ABOUT THIS EXERCISE: Restate the entries below exactly. Images are not part of the copy.

(Saved entries)

........

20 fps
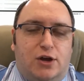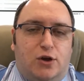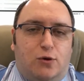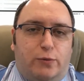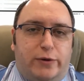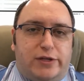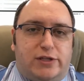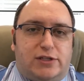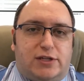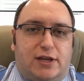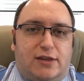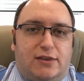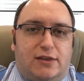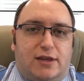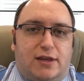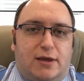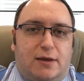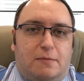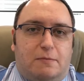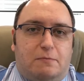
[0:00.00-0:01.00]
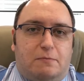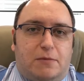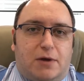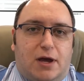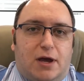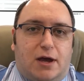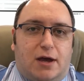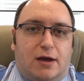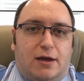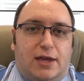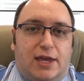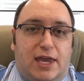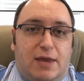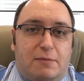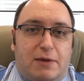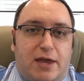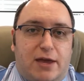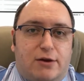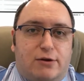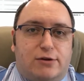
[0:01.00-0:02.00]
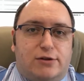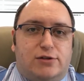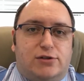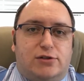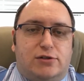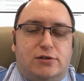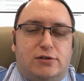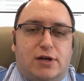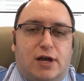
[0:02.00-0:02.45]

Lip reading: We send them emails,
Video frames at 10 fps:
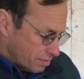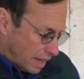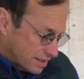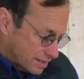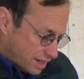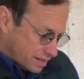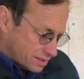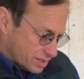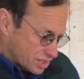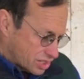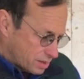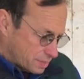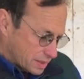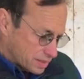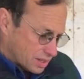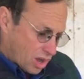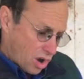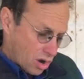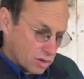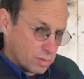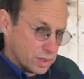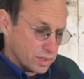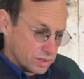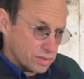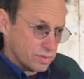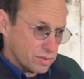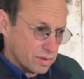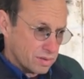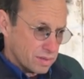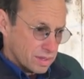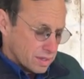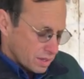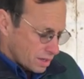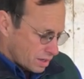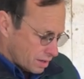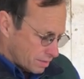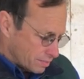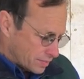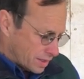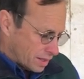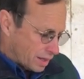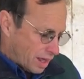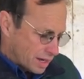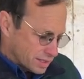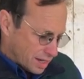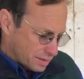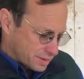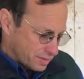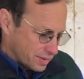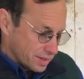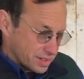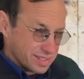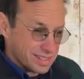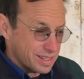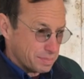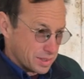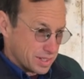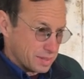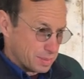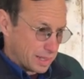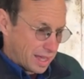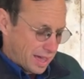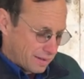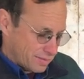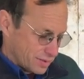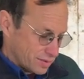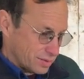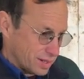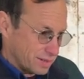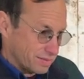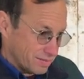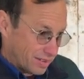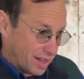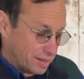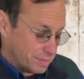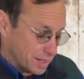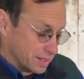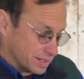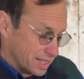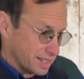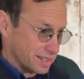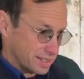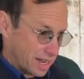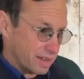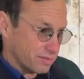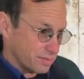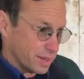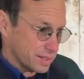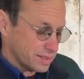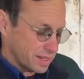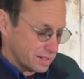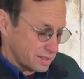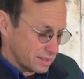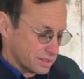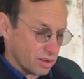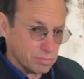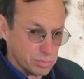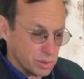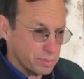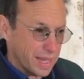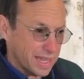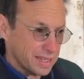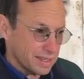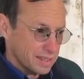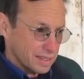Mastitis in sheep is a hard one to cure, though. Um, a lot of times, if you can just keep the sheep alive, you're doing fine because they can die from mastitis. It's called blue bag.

........

RESPONSE TO THE TASK:
20 fps
[0:00.00-0:01.00]
[0:01.00-0:02.00]
[0:02.00-0:02.45]

Lip reading: We send them emails,
Video frames at 10 fps:
Mastitis in sheep is a hard one to cure, though. Um, a lot of times, if you can just keep the sheep alive, you're doing fine because they can die from mastitis. It's called blue bag.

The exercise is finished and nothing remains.